TASK ITEM = The full text of the records below, minus any pictures, should be given back word for word.

RECORDS FOR THIS EXERCISE: Begin

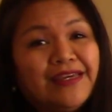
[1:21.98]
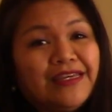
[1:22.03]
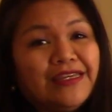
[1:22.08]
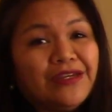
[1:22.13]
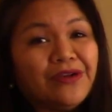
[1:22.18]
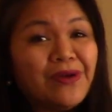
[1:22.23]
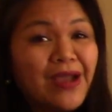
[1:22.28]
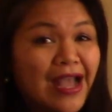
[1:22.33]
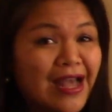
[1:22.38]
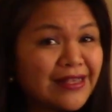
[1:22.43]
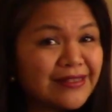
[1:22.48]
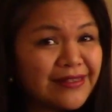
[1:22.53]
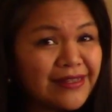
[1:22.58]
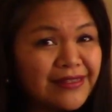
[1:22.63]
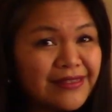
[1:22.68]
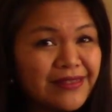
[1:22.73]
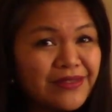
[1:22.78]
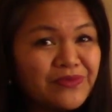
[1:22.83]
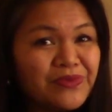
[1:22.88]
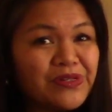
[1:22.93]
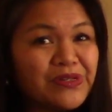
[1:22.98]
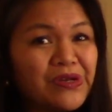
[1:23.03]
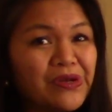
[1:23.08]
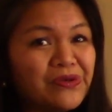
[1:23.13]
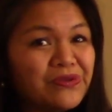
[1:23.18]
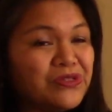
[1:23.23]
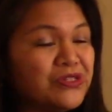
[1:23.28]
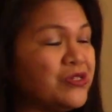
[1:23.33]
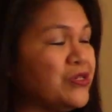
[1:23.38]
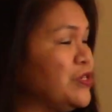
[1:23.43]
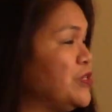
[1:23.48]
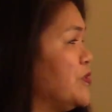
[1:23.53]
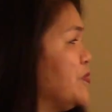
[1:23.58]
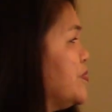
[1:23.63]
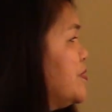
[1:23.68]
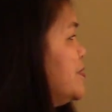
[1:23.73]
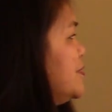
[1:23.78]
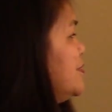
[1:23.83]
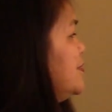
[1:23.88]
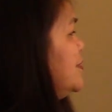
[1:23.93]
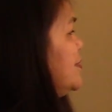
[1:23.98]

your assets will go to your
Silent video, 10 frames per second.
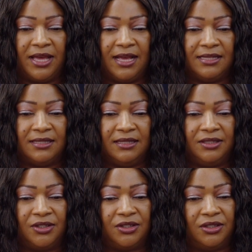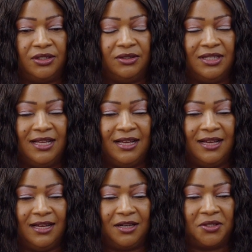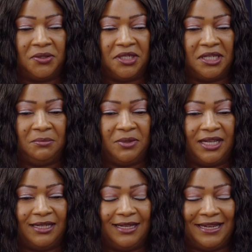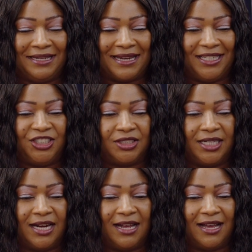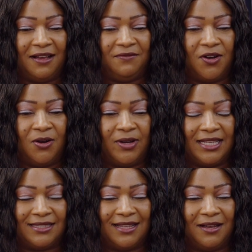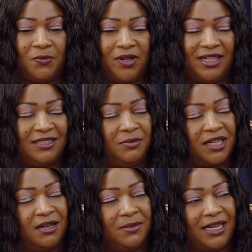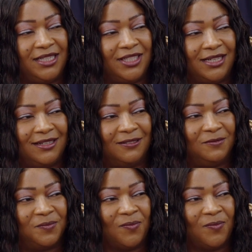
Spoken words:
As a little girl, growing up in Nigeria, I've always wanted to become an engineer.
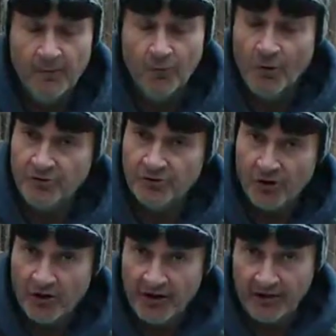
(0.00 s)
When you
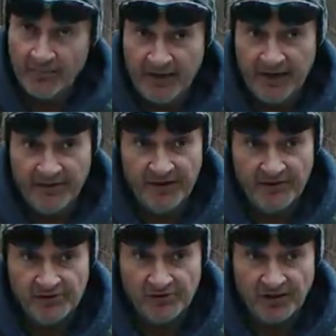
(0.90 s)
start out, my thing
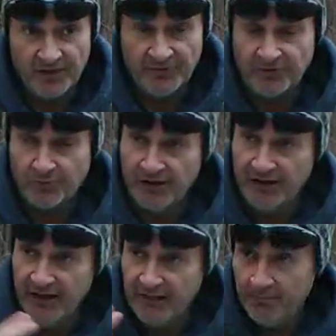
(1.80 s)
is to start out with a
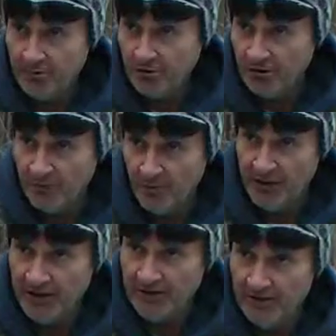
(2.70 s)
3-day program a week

RECORDS FOR THIS EXERCISE: End

OUTPUT BELOW =
[1:21.98]
[1:22.03]
[1:22.08]
[1:22.13]
[1:22.18]
[1:22.23]
[1:22.28]
[1:22.33]
[1:22.38]
[1:22.43]
[1:22.48]
[1:22.53]
[1:22.58]
[1:22.63]
[1:22.68]
[1:22.73]
[1:22.78]
[1:22.83]
[1:22.88]
[1:22.93]
[1:22.98]
[1:23.03]
[1:23.08]
[1:23.13]
[1:23.18]
[1:23.23]
[1:23.28]
[1:23.33]
[1:23.38]
[1:23.43]
[1:23.48]
[1:23.53]
[1:23.58]
[1:23.63]
[1:23.68]
[1:23.73]
[1:23.78]
[1:23.83]
[1:23.88]
[1:23.93]
[1:23.98]

your assets will go to your
Silent video, 10 frames per second.
Spoken words:
As a little girl, growing up in Nigeria, I've always wanted to become an engineer.
(0.00 s)
When you
(0.90 s)
start out, my thing
(1.80 s)
is to start out with a
(2.70 s)
3-day program a week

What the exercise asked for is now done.